+++ Data for review

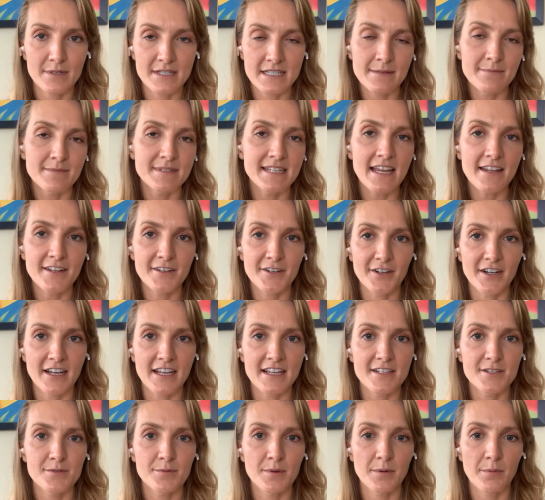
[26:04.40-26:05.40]
with some
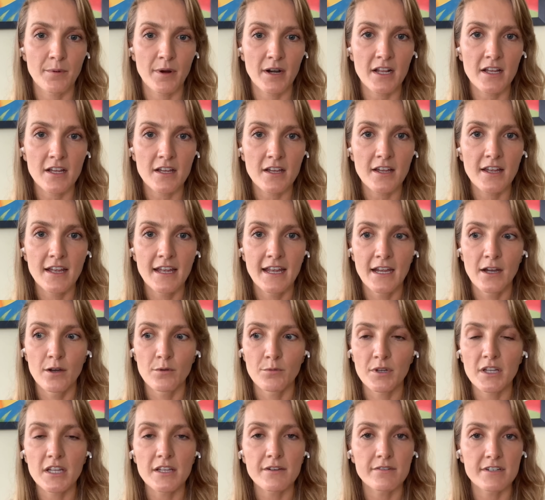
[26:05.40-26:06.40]
tenderness. We want to
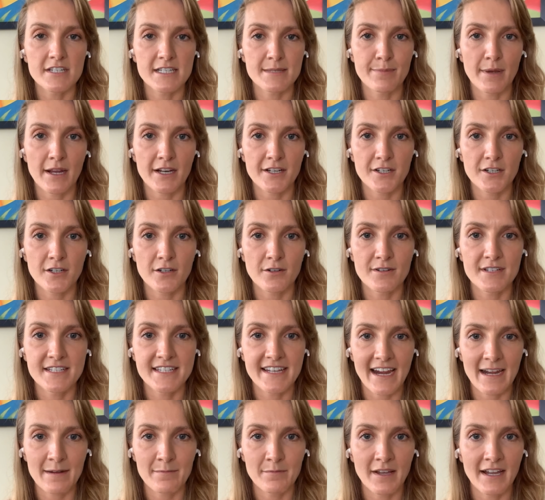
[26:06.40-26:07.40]
really respect our own
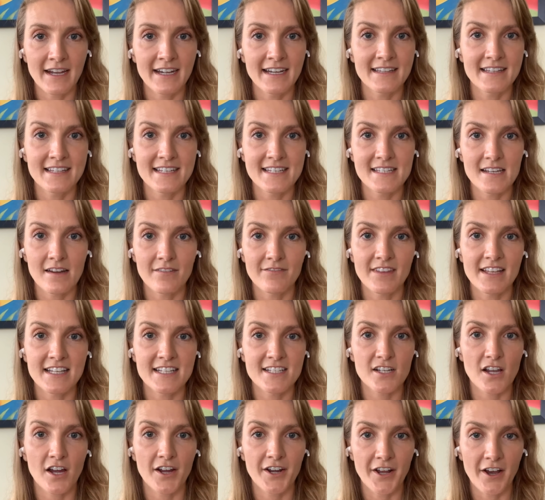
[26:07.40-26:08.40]
timeline and the stuff
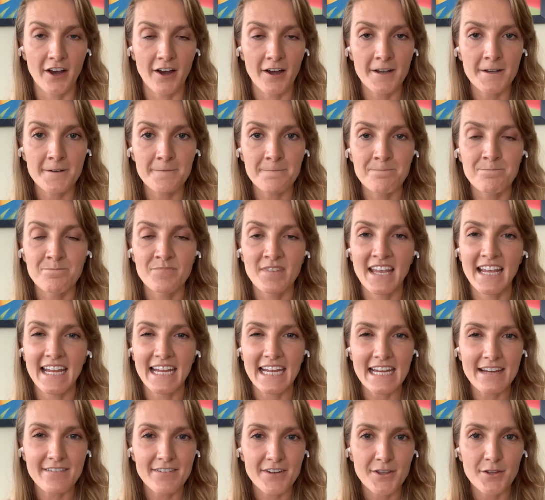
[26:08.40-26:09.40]
that's gone on.
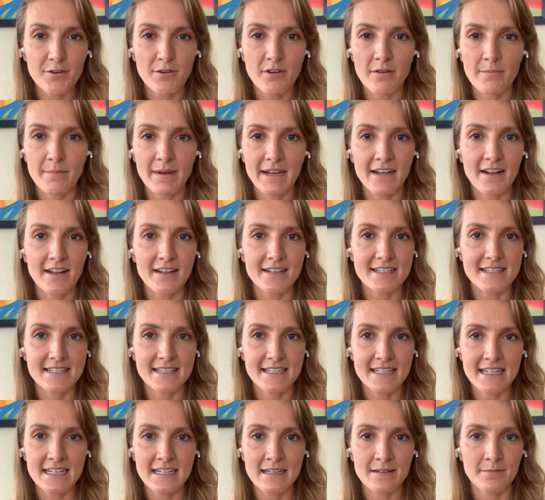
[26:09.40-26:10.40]
Even though it may not
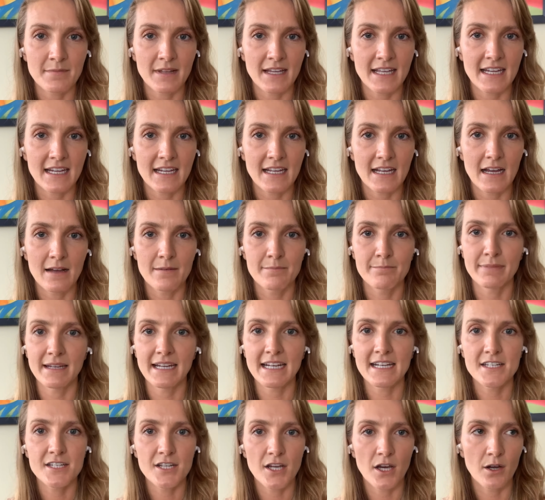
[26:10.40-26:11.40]
seem like a
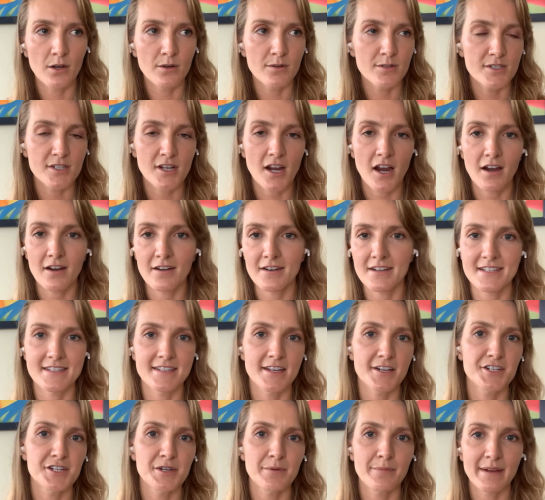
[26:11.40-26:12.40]
big toe scar is
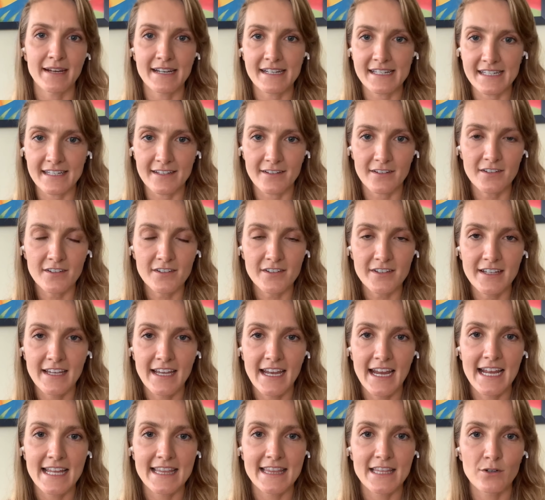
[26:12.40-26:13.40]
such a big deal,
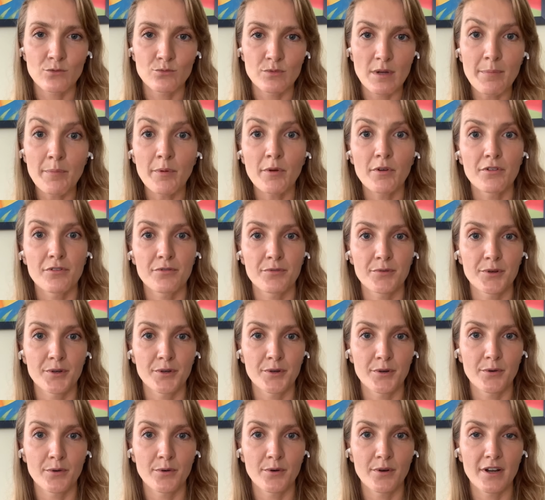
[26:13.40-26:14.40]
the ripple
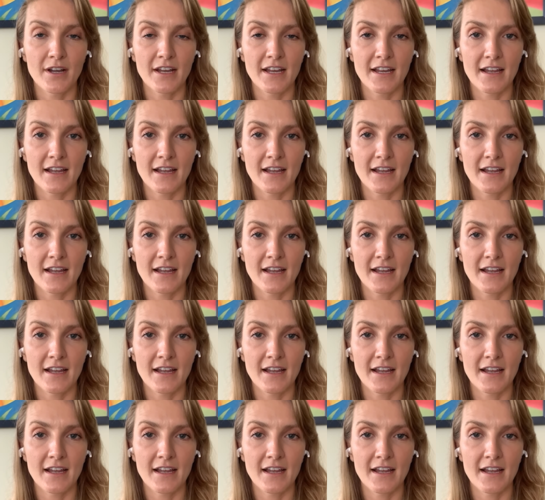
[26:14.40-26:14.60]
through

++++++

> **Problem to work on**: Transcribe all entries above exactly. Drop the pictures.

> **Answer for this exercise**:
[26:04.40-26:05.40]
with some
[26:05.40-26:06.40]
tenderness. We want to
[26:06.40-26:07.40]
really respect our own
[26:07.40-26:08.40]
timeline and the stuff
[26:08.40-26:09.40]
that's gone on.
[26:09.40-26:10.40]
Even though it may not
[26:10.40-26:11.40]
seem like a
[26:11.40-26:12.40]
big toe scar is
[26:12.40-26:13.40]
such a big deal,
[26:13.40-26:14.40]
the ripple
[26:14.40-26:14.60]
through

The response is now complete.